Две недели не видел Санжара, своего лучшего друга. Только во сне. В день аварии он привез меня в эту квартиру, доставшуюся ему от матери по наследству, и сказал, что все решит, а мне надо сидеть и носа на улицу не показывать лишний раз. И пропал. А я полностью на него положился, больше ничего не оставалось Санжар старше меня на четыре года, но мы с самого детства вместе, если не считать периодов моей службы в армии и его отсидки. Две противоположности. Я – высокий и здоровый, всю жизнь занимался борьбой. Никогда по мне не скажешь, что я торчу и ставлюсь по четыре раза в день. Санжар ниже меня на голову, сухой, увитый жилами каратист. Он всегда предельно серьезен, а у меня, по его словам, до сих пор детство в жопе играет. И, судя по его звонку в пять утра, доигралось.

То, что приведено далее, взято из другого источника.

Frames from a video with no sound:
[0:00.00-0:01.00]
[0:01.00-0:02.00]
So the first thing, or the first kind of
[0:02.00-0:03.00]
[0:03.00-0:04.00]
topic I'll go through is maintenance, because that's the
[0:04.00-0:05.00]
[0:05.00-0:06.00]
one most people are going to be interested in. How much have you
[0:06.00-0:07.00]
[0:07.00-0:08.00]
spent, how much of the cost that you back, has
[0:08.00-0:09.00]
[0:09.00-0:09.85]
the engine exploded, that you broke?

Он уже ждет меня у подъезда в машине. Позвонил практически сразу, как я проснулся. Молчалив и сосредоточен, как всегда. Мы едем в тишине по пустынным улицам, за окном мелькают запыленные деревья и позеленевшие от сырости дома с черными пастями подворотен. Правый кулак у Санжара сбит, под ногтями земля. Ничего не спрашиваю, сам расскажет. Минут через десять, когда я уже близок к тому, чтобы задремать, он нарушает молчание:
– Когда последний раз ставился? – голос безучастный и тихий.
– Две недели назад.
– Врешь? – хорошо хоть не утверждает, просто интересуется.
– Нет, Санжар, отвечаю.
– Тяжело соскочил?
– Да без особых проблем.
Почти не вру. Если сны не считать, слез легко.
Ближе к центру на улицах видно первых людей, пионеров этого заспанного мира – дворников и бомжей. В мусорных баках копошатся кудлатые псы.
– Тебе снятся кошмары? – спрашивает Санжар.
Мне сперва кажется, что я ослышался. Переспрашиваю:
– Что?
– Кошмары тебе снятся, говорю? – Даже не поворачивается ко мне, не отводит взгляда от дороги.
– Всем снятся.
– Мне никогда не снились.
– Не снились, а сейчас снятся?
Санжар машинально очерчивает рукой защитный знак. Молчит, словно думает, говорить или нет.
– Я, когда сидел, очень много читал. Делать там больше нечего, вот и брал в тюремной библиотеке одну книгу за другой. Все подряд читал. Фантастику, классику, психологию, биологию, по медицине что-то даже было – все, в общем. И в одной из книг попалась мне такая мысль, что наши сны – это отражение подсознания. Страхов, там, переживаний. Знаешь же, что такое подсознание?
– Знаю. Не тупой.
– Ну мало ли, вдруг у тебя за пять лет мозг в кисель расплавился. Так вот, мое подсознание уже две недели выдает мне один и тот же сон с разными вариациями. Бывало у тебя такое?
– Нет, не бывало, – очень надеюсь, что голос мой не дрожит.
Санжар пристально смотрит на меня. Взгляд оценивающий, будто нащупывает цепкими глазами что-то у меня под кожей и костями.
– И у меня раньше не бывало. А теперь есть. И снится мне каждую ночь, что я тебя, Игорян, убиваю. Холодно и бесстрастно, будто и не знакомы мы столько лет. Как думаешь, откуда такое в моем подсознании?
Пожимаю плечами. Не смотрю в его сторону. Нельзя, чтобы он увидел мой испуг. Нельзя, чтобы понял, что я знаю. Откуда такое в нашем подсознании? В его. В моем.
– Не знаешь, – продолжает он. – А я знаю. По крайней мере, догадываюсь. Устал я за тобой дерьмо убирать. И это последний раз, когда я тебе такой добряк делаю. Понял?
– Понял.
– Вот и славно.
На секунду мне кажется, что я слышу стук костей, но Санжар включает радио. За вокзалом сворачиваем на кольцевую, а оттуда – на гудящую фурами трассу. Я приоткрываю окно, чтобы покурить, и веселый, жизнерадостный голос радиоведущего растворяется в предрассветной серой дымке. Один лишь раз вздрагиваю от испуга, когда принимаю обгоняющую нас машину за огромного механического паука, клацающего сочленениями и поршнями, гудящего натруженным дизелем. Сказывается двухнедельный недосып. Санжар неодобрительно косится. Трудно поверить человеку, что он не торчит, когда у него круги под глазами, как две чашки с кофе.